YOUR INSTRUCTIONS: Only the text carries over: repeat the records exactly and drop the images.

Source records
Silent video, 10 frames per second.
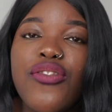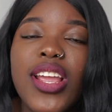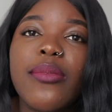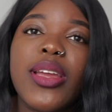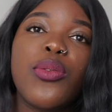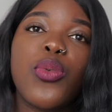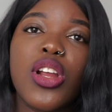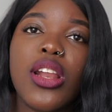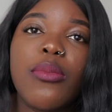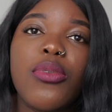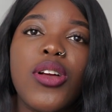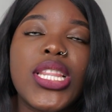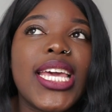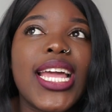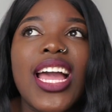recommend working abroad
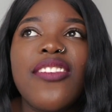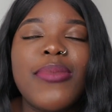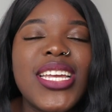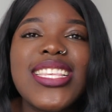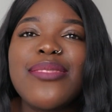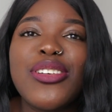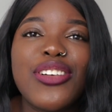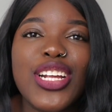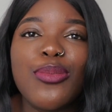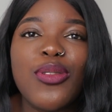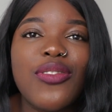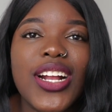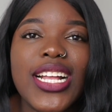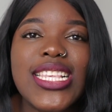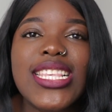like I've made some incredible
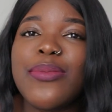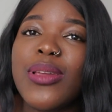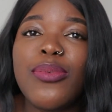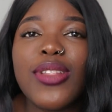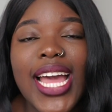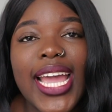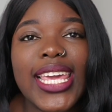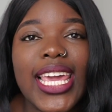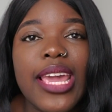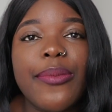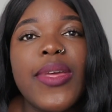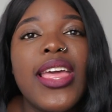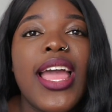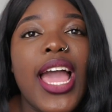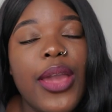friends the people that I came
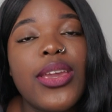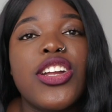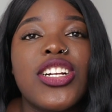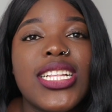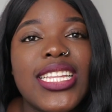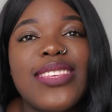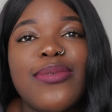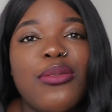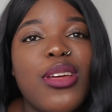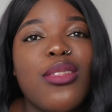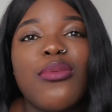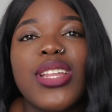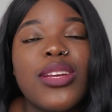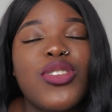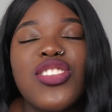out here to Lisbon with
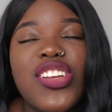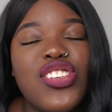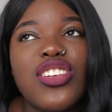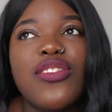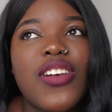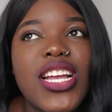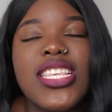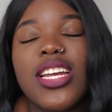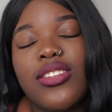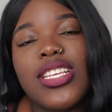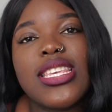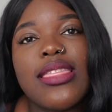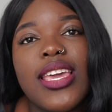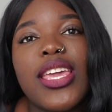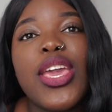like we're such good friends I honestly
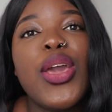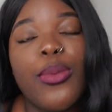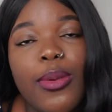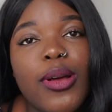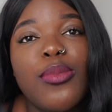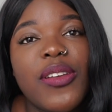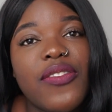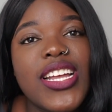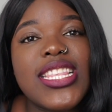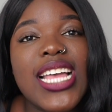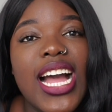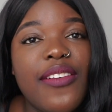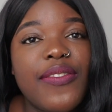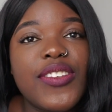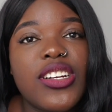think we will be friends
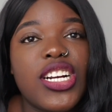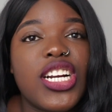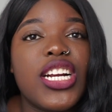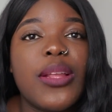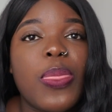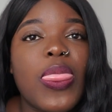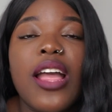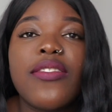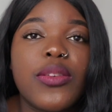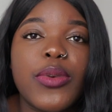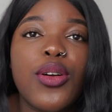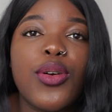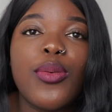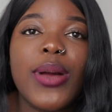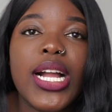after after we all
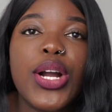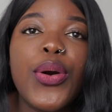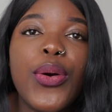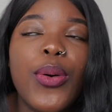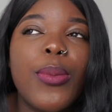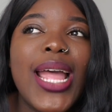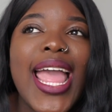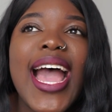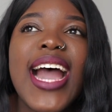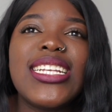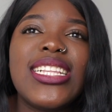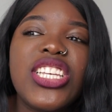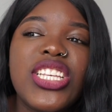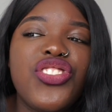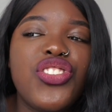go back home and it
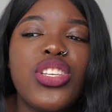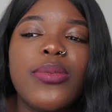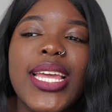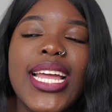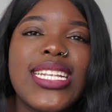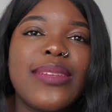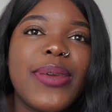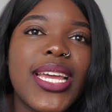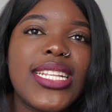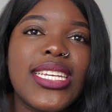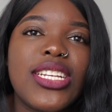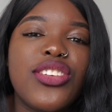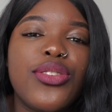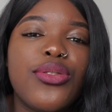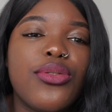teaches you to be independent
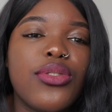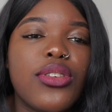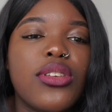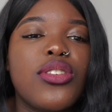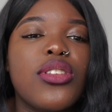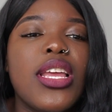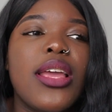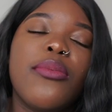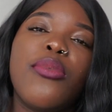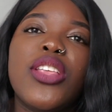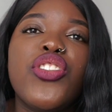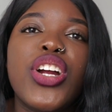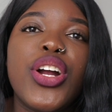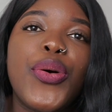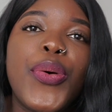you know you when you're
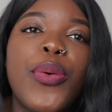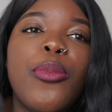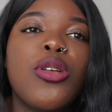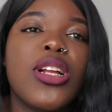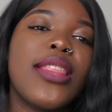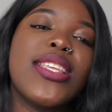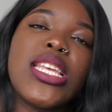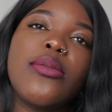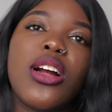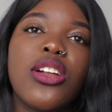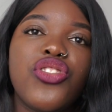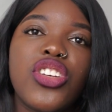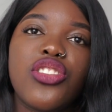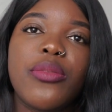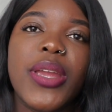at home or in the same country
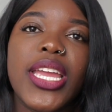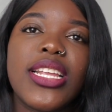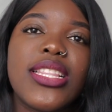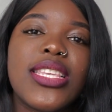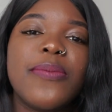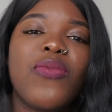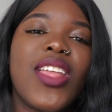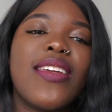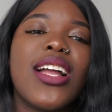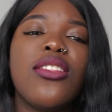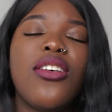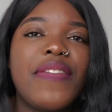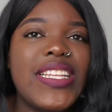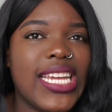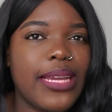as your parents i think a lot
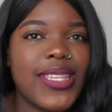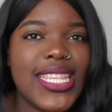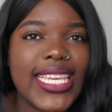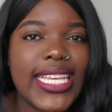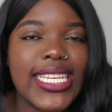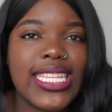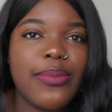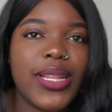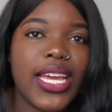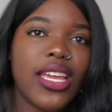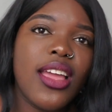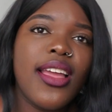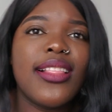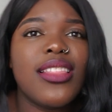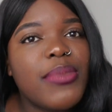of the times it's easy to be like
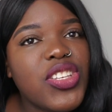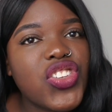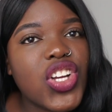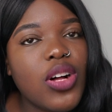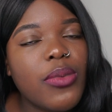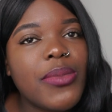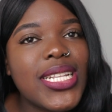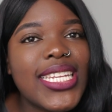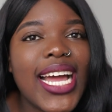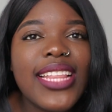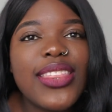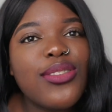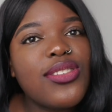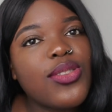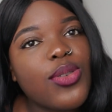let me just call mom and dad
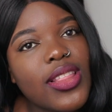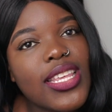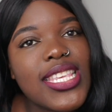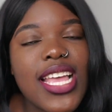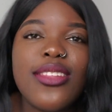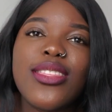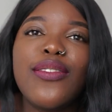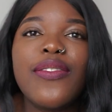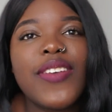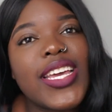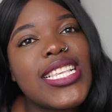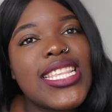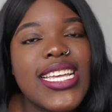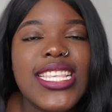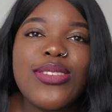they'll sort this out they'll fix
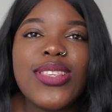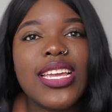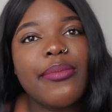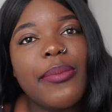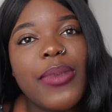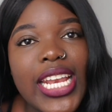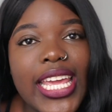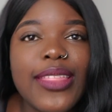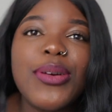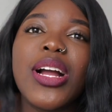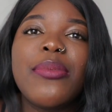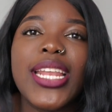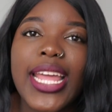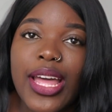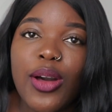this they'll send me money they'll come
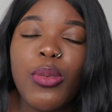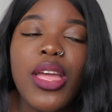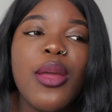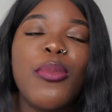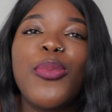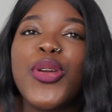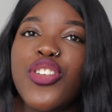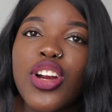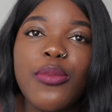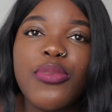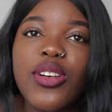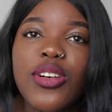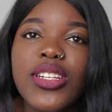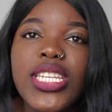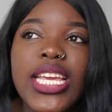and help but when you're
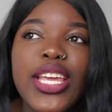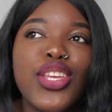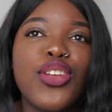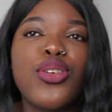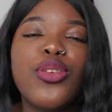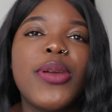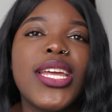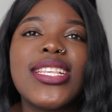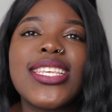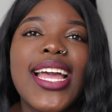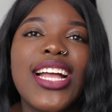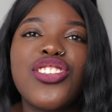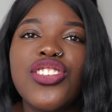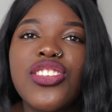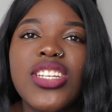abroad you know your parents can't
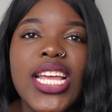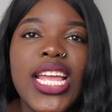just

REPLY TO THE TASK:
Silent video, 10 frames per second.
recommend working abroad
like I've made some incredible
friends the people that I came
out here to Lisbon with
like we're such good friends I honestly
think we will be friends
after after we all
go back home and it
teaches you to be independent
you know you when you're
at home or in the same country
as your parents i think a lot
of the times it's easy to be like
let me just call mom and dad
they'll sort this out they'll fix
this they'll send me money they'll come
and help but when you're
abroad you know your parents can't
just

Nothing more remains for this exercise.